Dr. Kim Hyoung-soo, a thoracic surgeon heading the Hallym Sacred Heart Hospital’s ECMO center for severely or critically sick COVID-19 patients, said preparations were lacking for a potential surge of an unprecedented scale as the country ventures toward normal.

He said measures should be drawn up in advance “to avoid a scenario where hospitals are ordered to empty beds to take in COVID-19 patients, like it had been the case at past points in the pandemic.”

On the bright side, he said that compared to this summer when the vaccination campaign had yet to reach the general public, patients being admitted now were at least partly vaccinated and tended to fare better.

On using intensive care availability as the yardstick for measuring health care capacity, infectious disease specialist Dr. Eom Joong-sik of Gachon University Medical Center, a government-designated COVID-19 hospital in Incheon, said that “bed counts do not properly reflect what actually goes on at hospitals.”

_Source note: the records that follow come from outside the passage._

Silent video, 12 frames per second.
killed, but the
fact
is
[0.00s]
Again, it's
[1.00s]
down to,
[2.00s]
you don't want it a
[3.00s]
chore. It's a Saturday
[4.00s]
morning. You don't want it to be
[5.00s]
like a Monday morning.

He pointed out that even at the height of the influx of intensive care COVID-19 patients that left hospitals scrambling and health care workers burned out in August, the occupancy rate was around 70 percent.

In a bid to relieve the burden on health care systems, the government made at-home care the default arrangement for patients who are younger than 70 and without severe symptoms, but Eom urged caution.

In less than a month since the home care scheme’s expansion, a patient in his late 60s had died before he could receive hospital care. Eom said that the deceased patient being at risk by age and unvaccinated status should have disqualified him from staying home to recover.

“The criteria for the at-home option needs to be tightened or else it’s going to cost more lives unnecessarily,” he said. Currently even older, unvaccinated patients can be prescribed home care if they have mild symptoms at the time of diagnosis.

To make home care safer, the government said it aims to purchase enough oral antivirals to treat up to 400,000 patients. But no deal has been finalized yet, and the drugs aren’t set to become available here until January.

As Korea’s vaccine feats and the subsequent reopenings are celebrated, the potential perils of reclaiming normal was not coming into focus as much, Eom said.

“Before celebrating the freedoms that will be brought back, through a public conversation, a society-wide understanding and consensus should be established that some compromises in safety are the necessary trade-off for more freedoms.”